Collected data entries
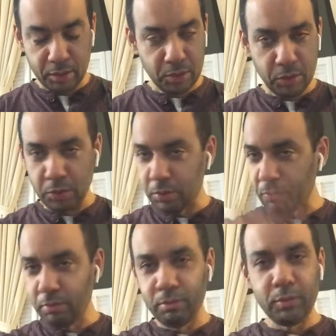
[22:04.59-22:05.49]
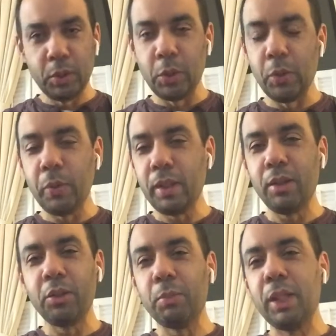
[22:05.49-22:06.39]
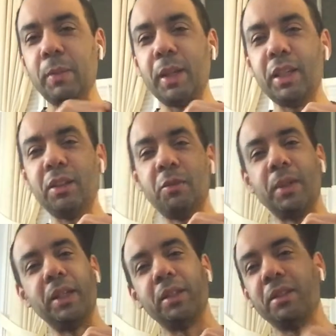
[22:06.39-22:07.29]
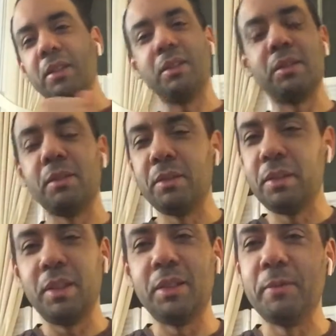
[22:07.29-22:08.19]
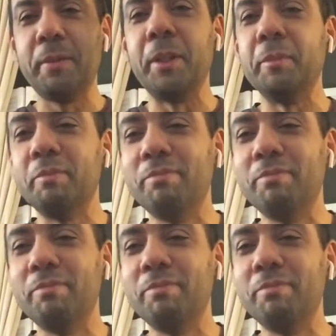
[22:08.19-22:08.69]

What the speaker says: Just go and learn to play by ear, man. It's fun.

==

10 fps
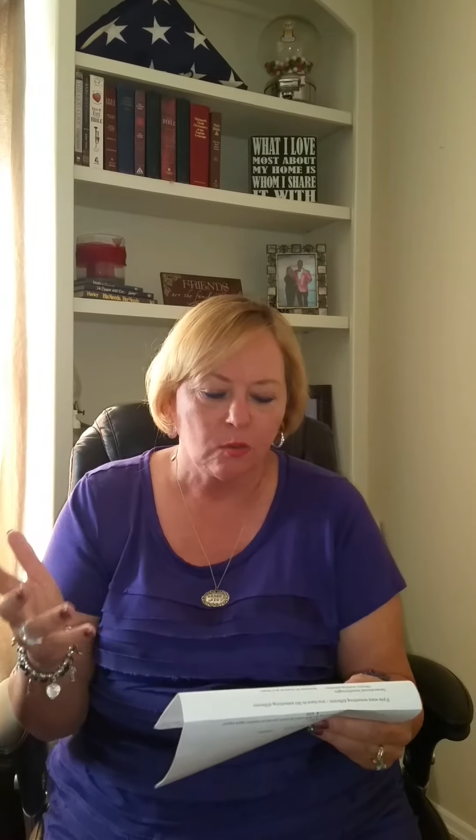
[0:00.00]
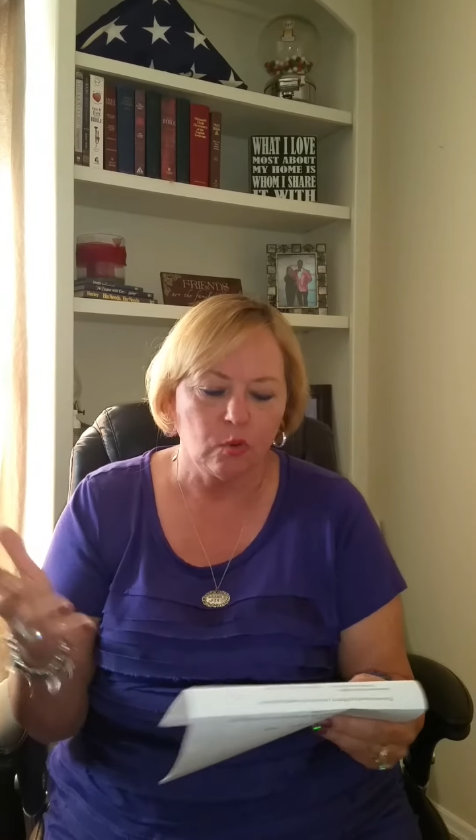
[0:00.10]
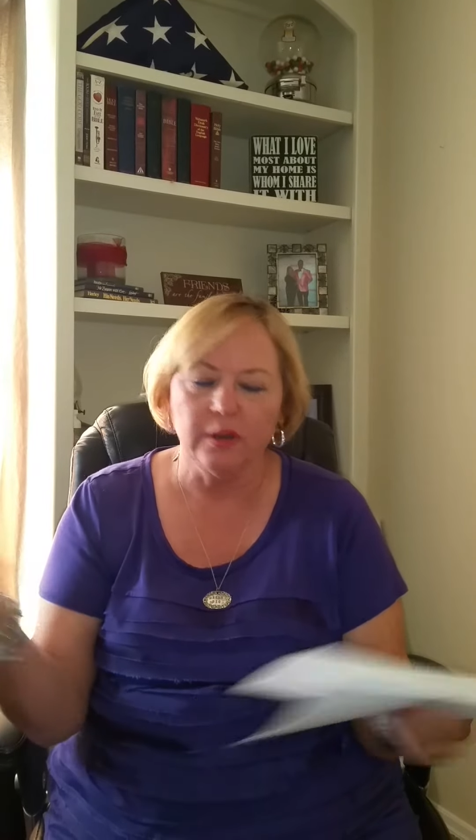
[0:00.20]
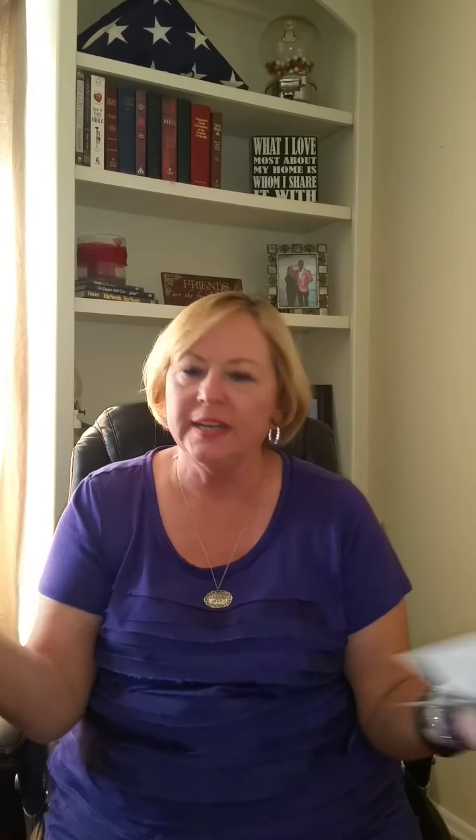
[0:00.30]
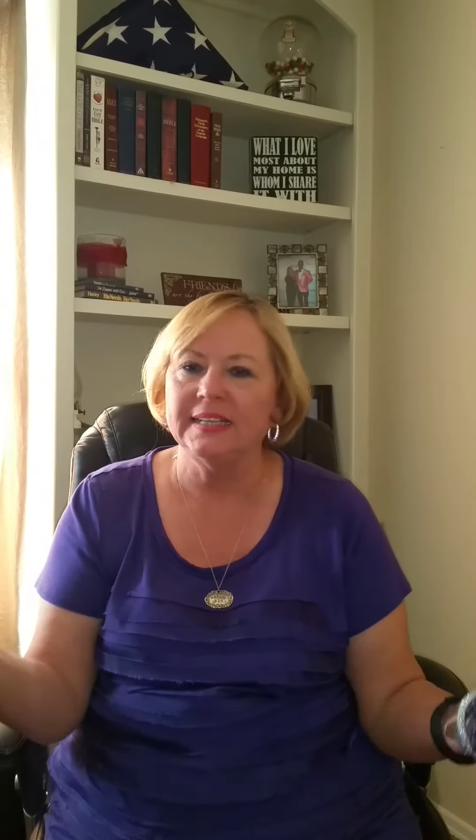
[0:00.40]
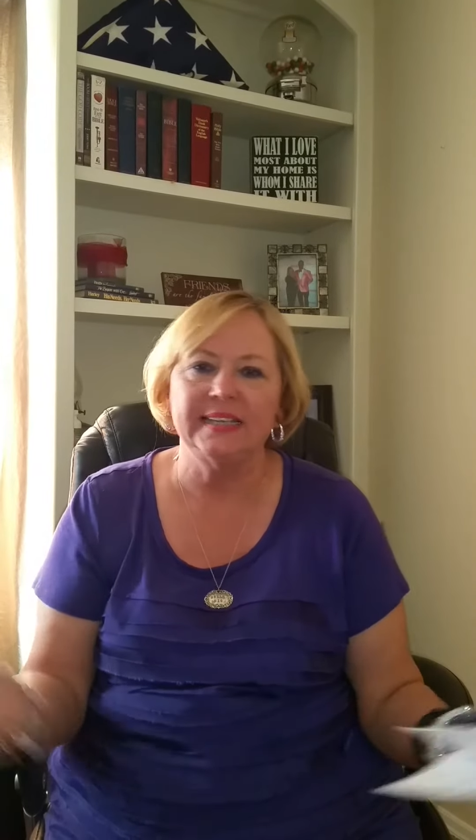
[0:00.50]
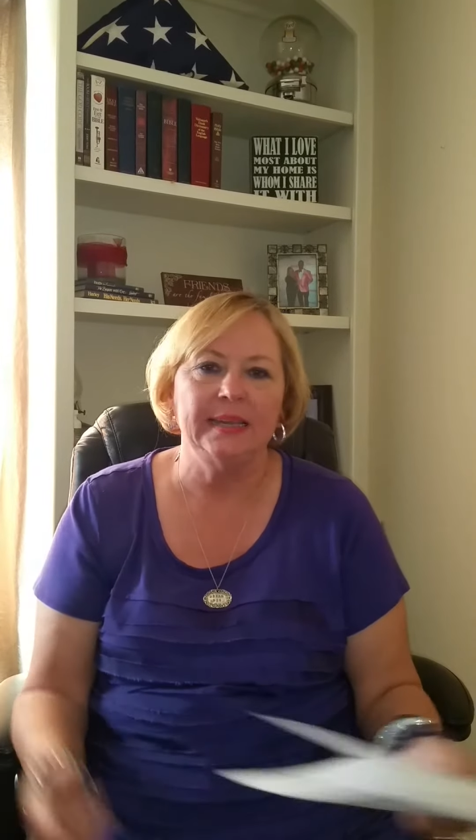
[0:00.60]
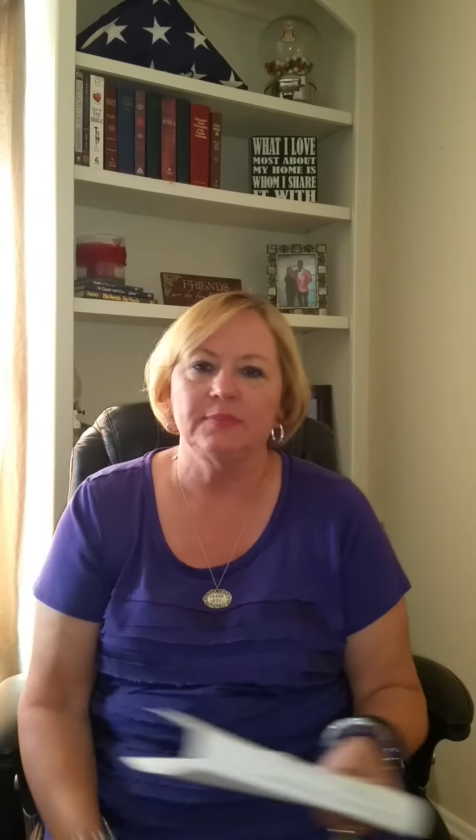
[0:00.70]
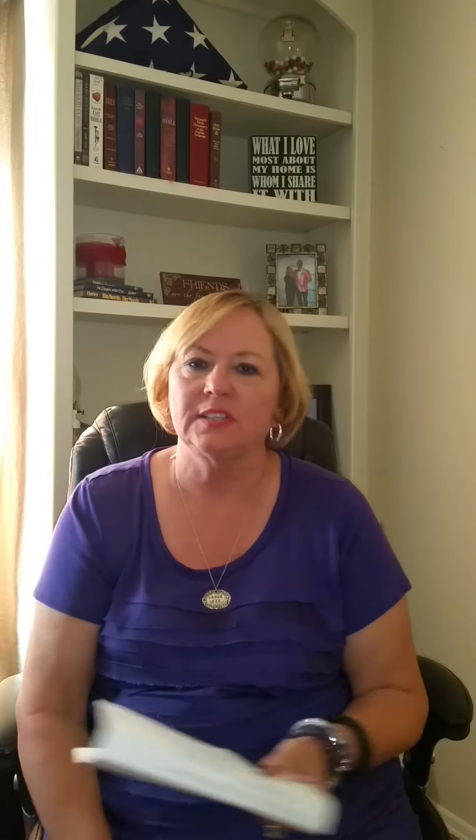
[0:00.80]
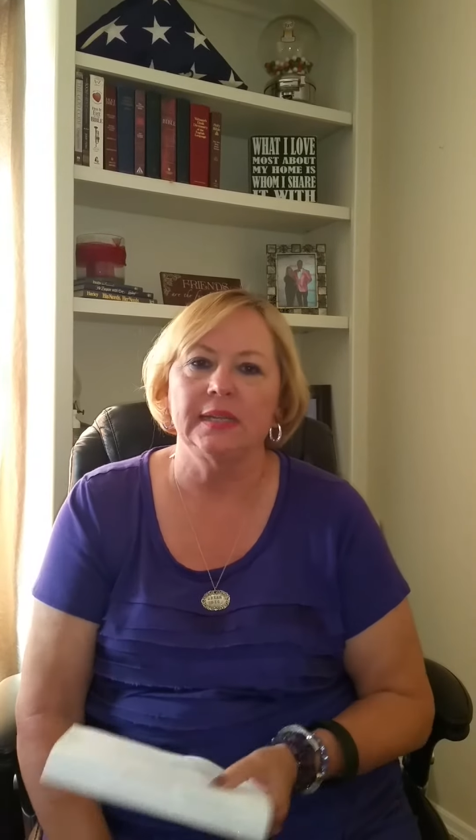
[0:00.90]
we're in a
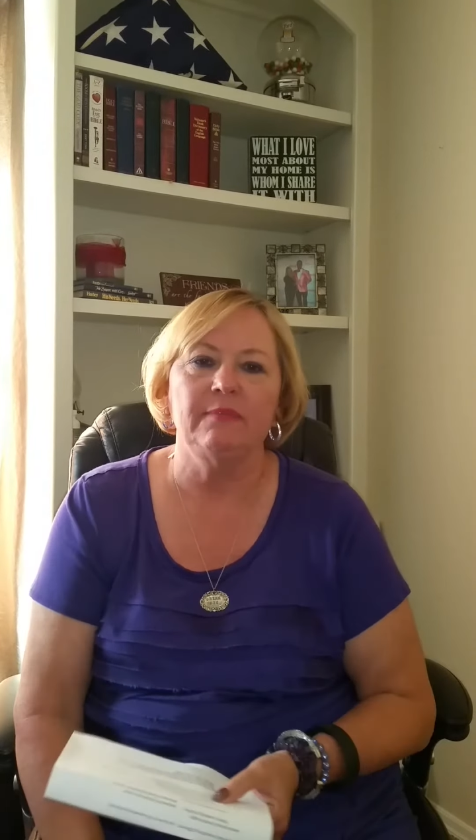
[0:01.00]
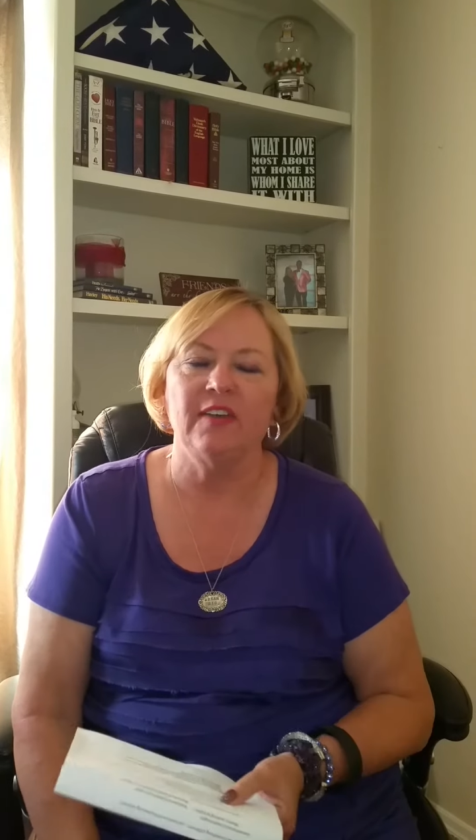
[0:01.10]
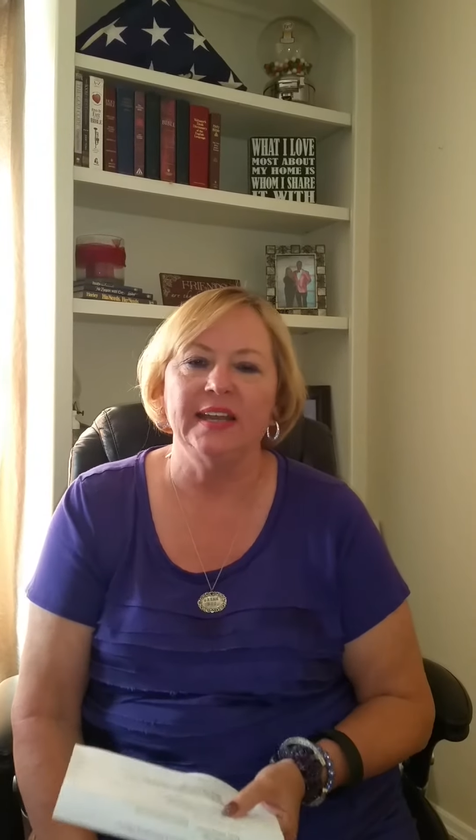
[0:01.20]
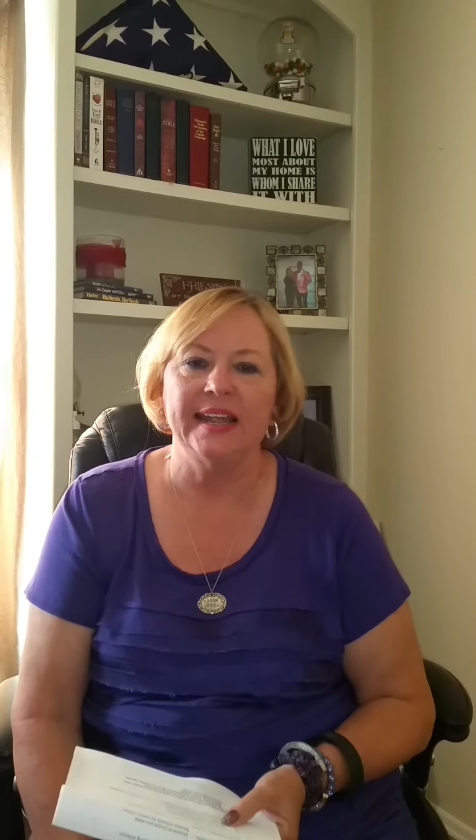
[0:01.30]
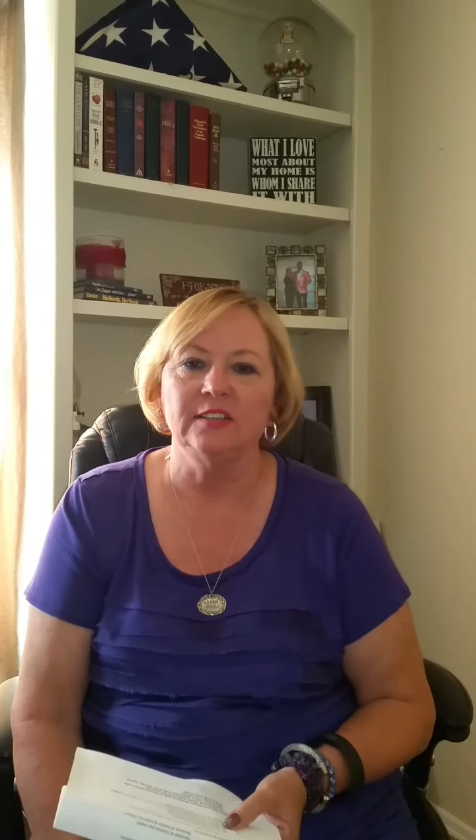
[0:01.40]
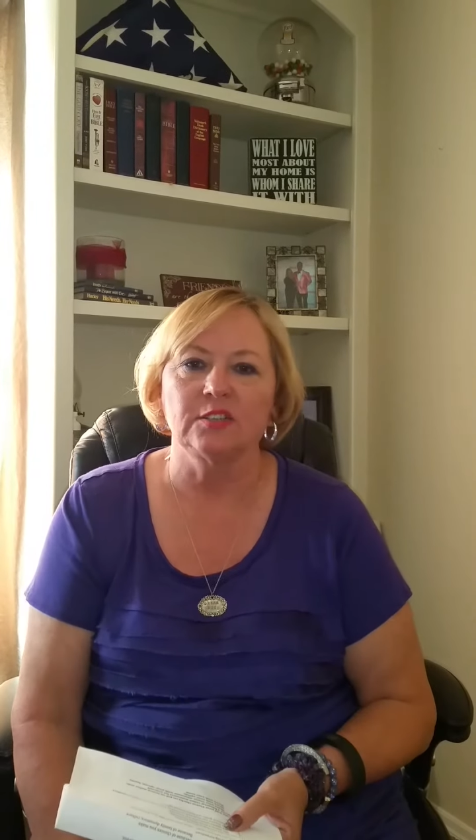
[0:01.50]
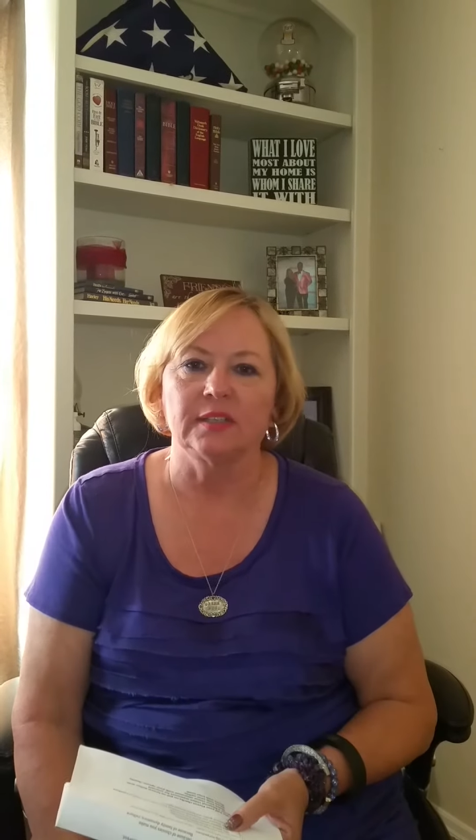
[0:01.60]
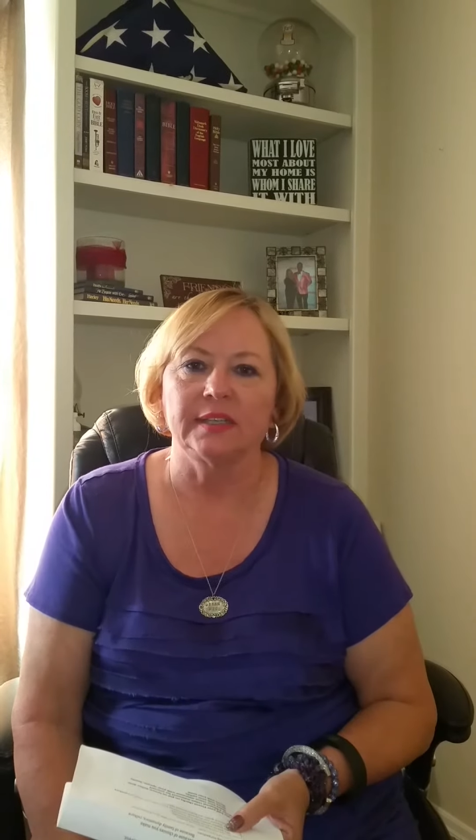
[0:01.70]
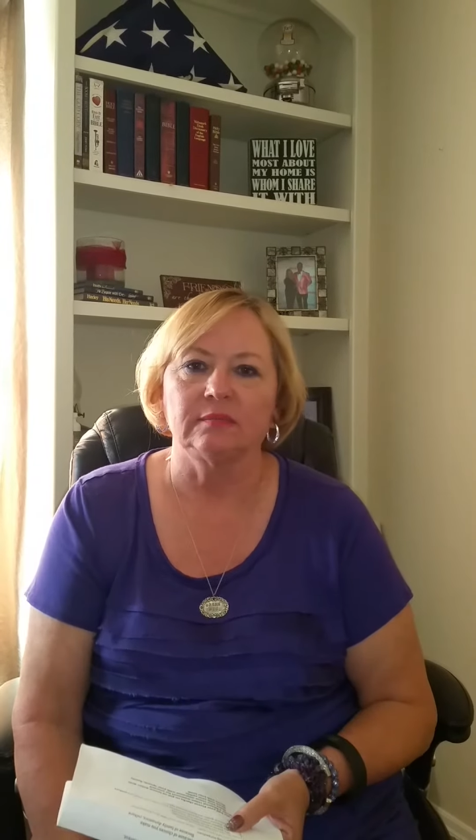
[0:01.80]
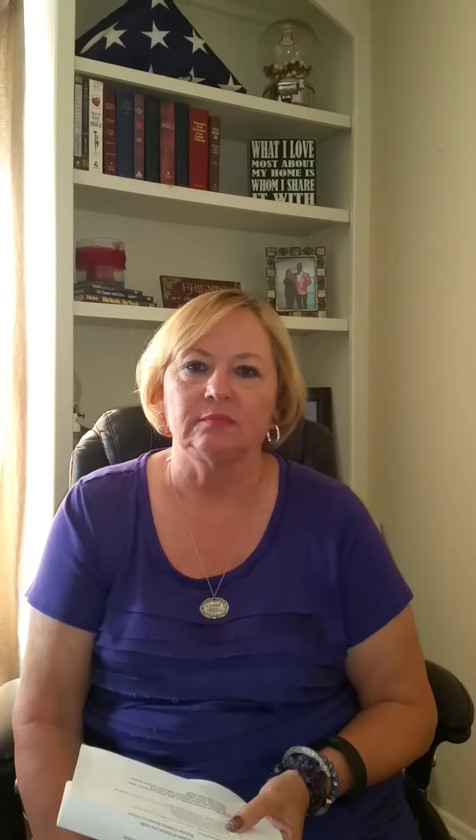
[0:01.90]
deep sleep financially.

*Exercise details*
Using the data above, retype exactly the lines from the line with "[22:04.59-22:05.49]" to the line with "What the speaker", inclusive. No pictures and nothing else.

*Answer space*
[22:04.59-22:05.49]
[22:05.49-22:06.39]
[22:06.39-22:07.29]
[22:07.29-22:08.19]
[22:08.19-22:08.69]

What the speaker says: Just go and learn to play by ear, man. It's fun.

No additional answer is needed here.